Grazia Deledda (b. Nuoro, 1871–d. Rome, 1936) was an intense and prolific writer, achieving international renown and winning the Nobel Prize in Literature in 1926.
Grazia Deledda
Description
Along with the wicked and sinful world, perceived as an inevitable force and described in dark tones, her writing also contains a desire for freedom and liberation, together with a romantic vision of life, expressed through the idyllic, dream-like lightness of the landscape.
After marrying P. Madesani in 1900, she moved to Rome.
Deledda debuted at a very young age with novellas and novels, which were published in magazines and newspapers. Her first success arrived with the novel Anime oneste (1895), which was followed by many others including La giustizia (1899), Dopo il divorzio (1903), Elias Portolu (1903), Cenere (1904), L'edera (1908) and more.
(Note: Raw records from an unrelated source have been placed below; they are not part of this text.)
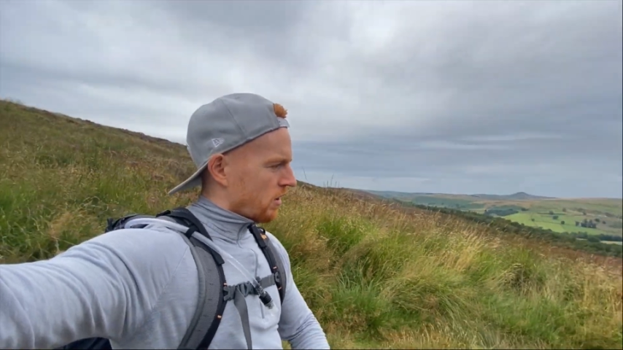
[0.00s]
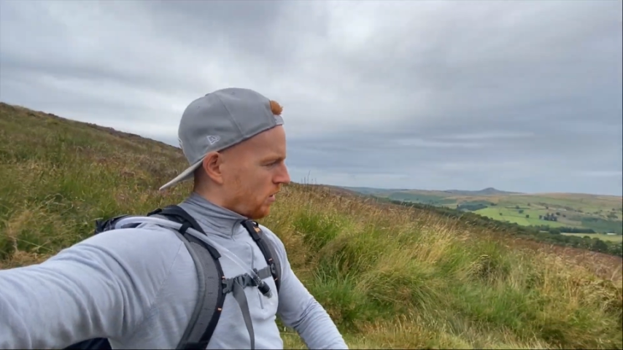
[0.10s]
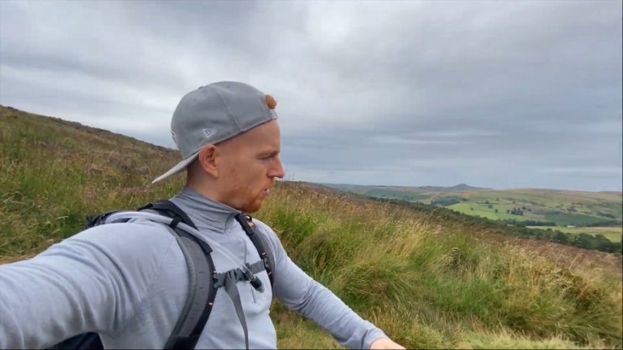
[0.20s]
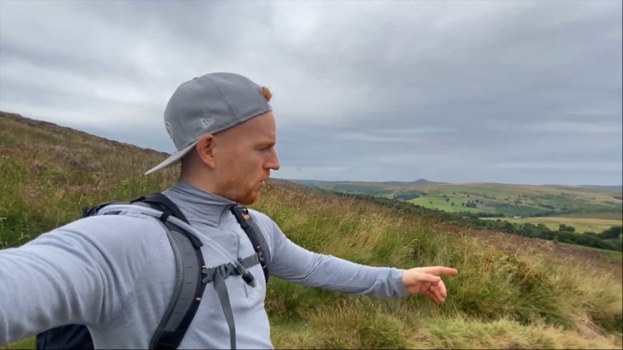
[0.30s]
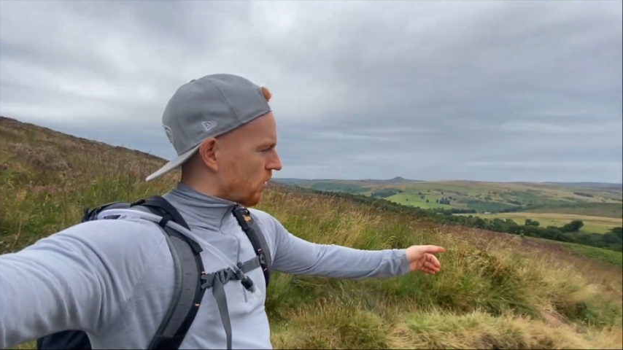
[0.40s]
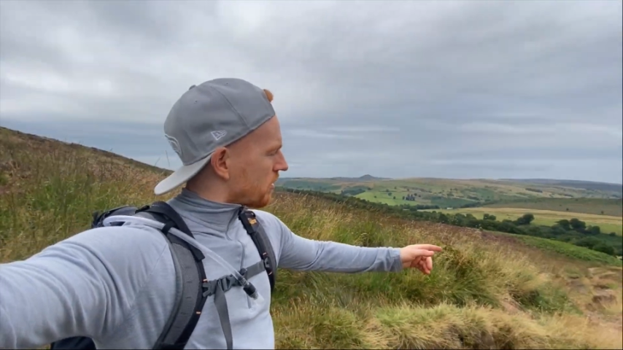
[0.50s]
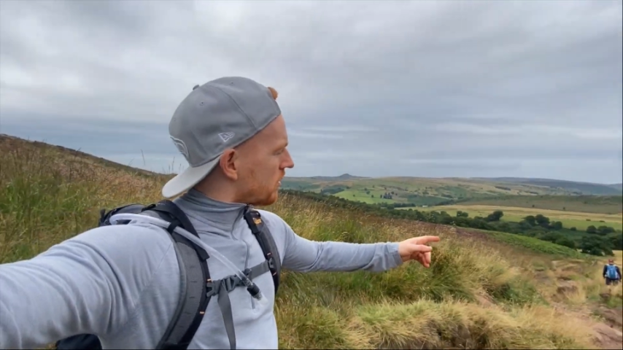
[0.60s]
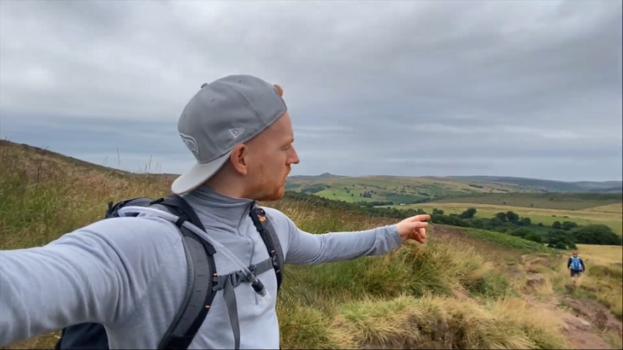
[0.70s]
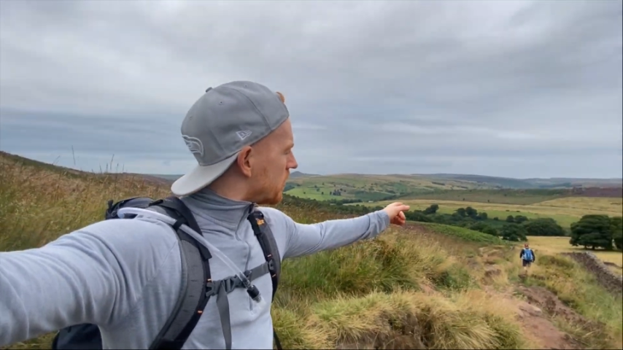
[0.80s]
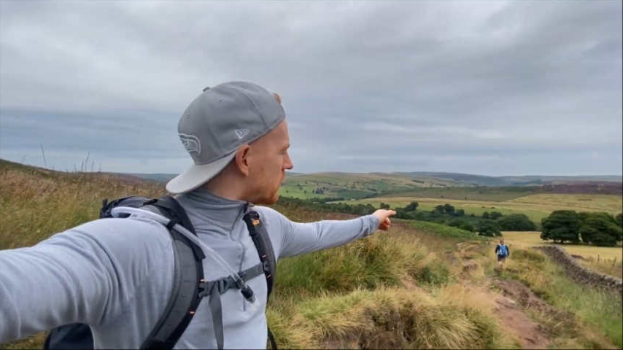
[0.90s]
or
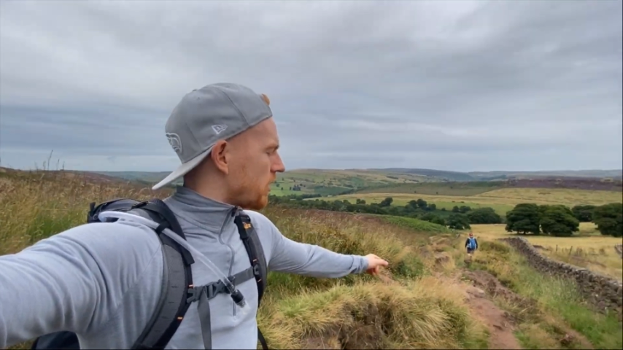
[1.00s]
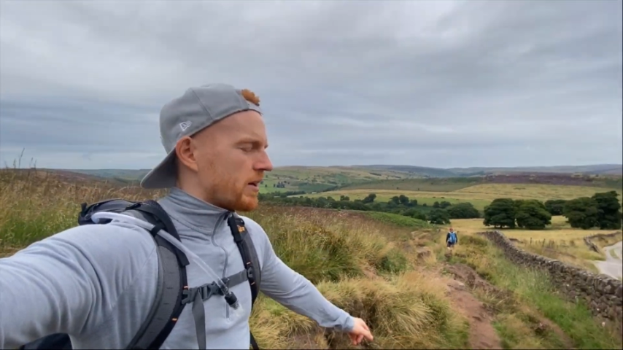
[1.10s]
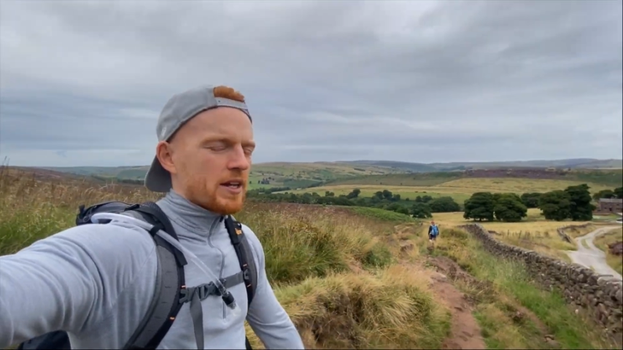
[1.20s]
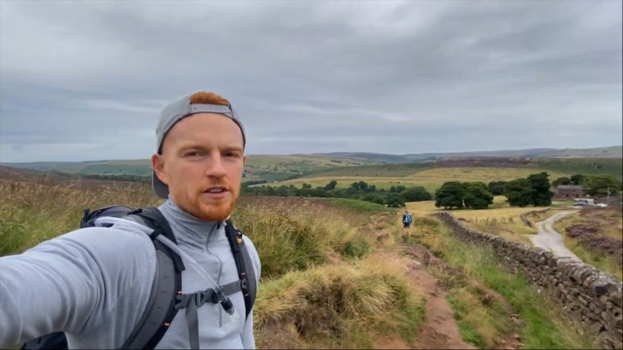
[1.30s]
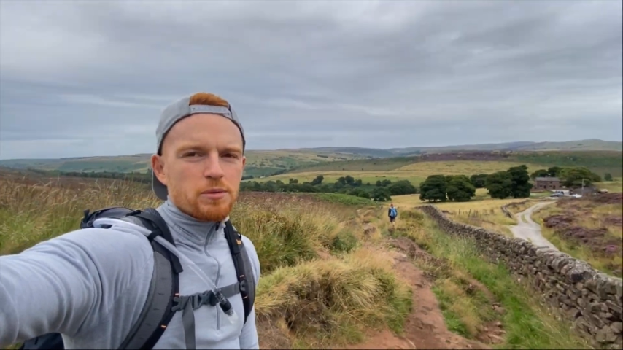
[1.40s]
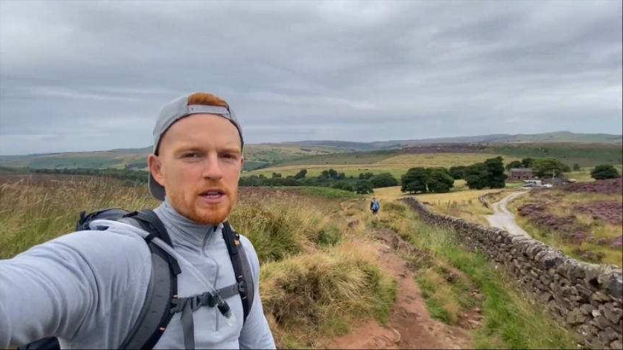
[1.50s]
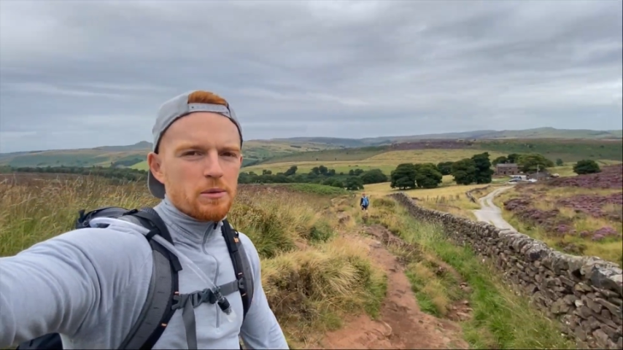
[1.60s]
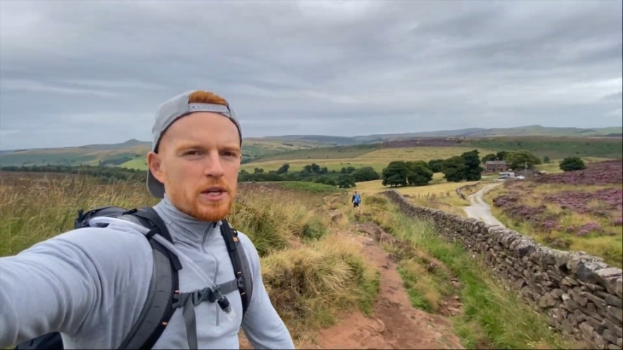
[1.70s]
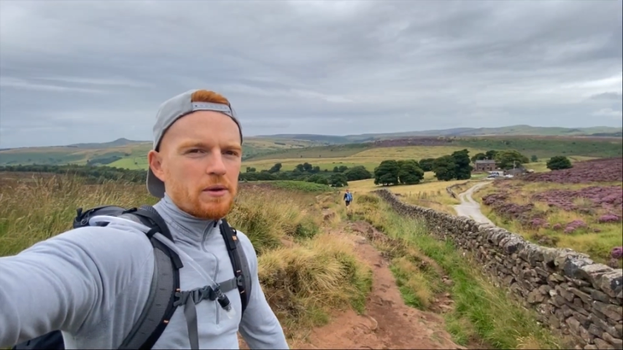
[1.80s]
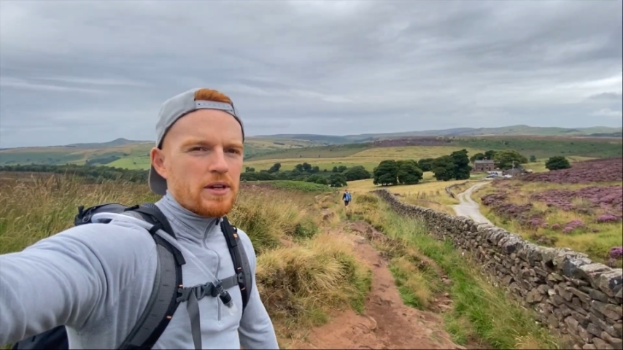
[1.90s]
go down this way that we're
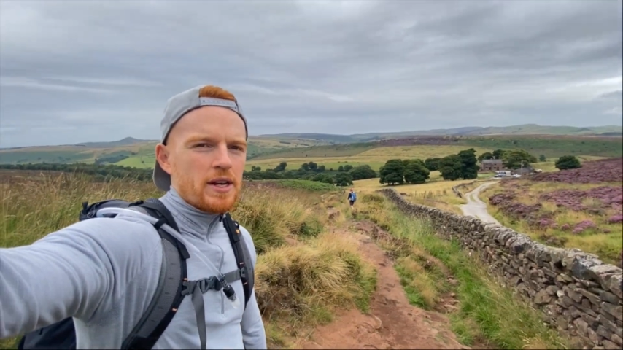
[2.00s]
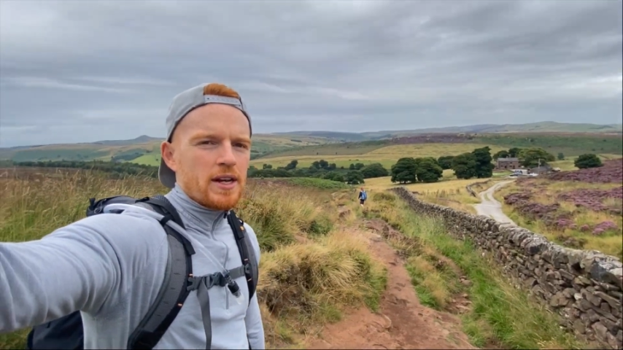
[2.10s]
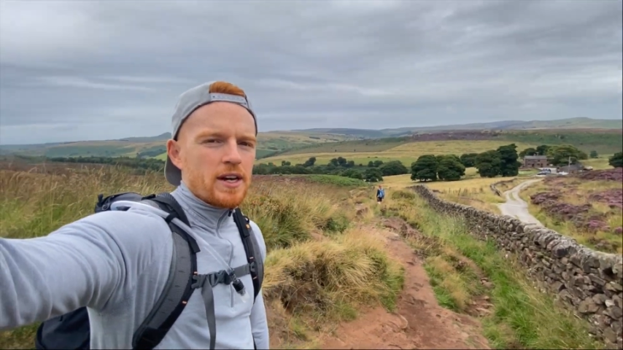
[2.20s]
going.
The book of short stories Chiaroscuro (1912) and the novels Colombi e sparvieri (1912) and Canne al vento (1913) reveal the various stages of this process of thematic and stylistic fusion, which reached its apex in the novels and stories of the writer’s second period, like Il segreto dell'uomo solitario (1921), Il Dio dei viventi (1922), Annalena Bilsini (1927) and others.
The house where Deledda was born is in Nuoro’s old town, in the Santu Predu quarter, and is now a museum. She is buried in a black granite tomb in the church of the Madonna della Solitudine in Nuoro, at the foot of Mount Ortobene.
Over the years, Deledda’s works have inspired numerous artistic productions, starting with the film Cenere, starring Febo Mari (who also directed) and Eleonora Duse in 1916, up to the final work by the artist Maria Lai, next to Deledda’s tomb.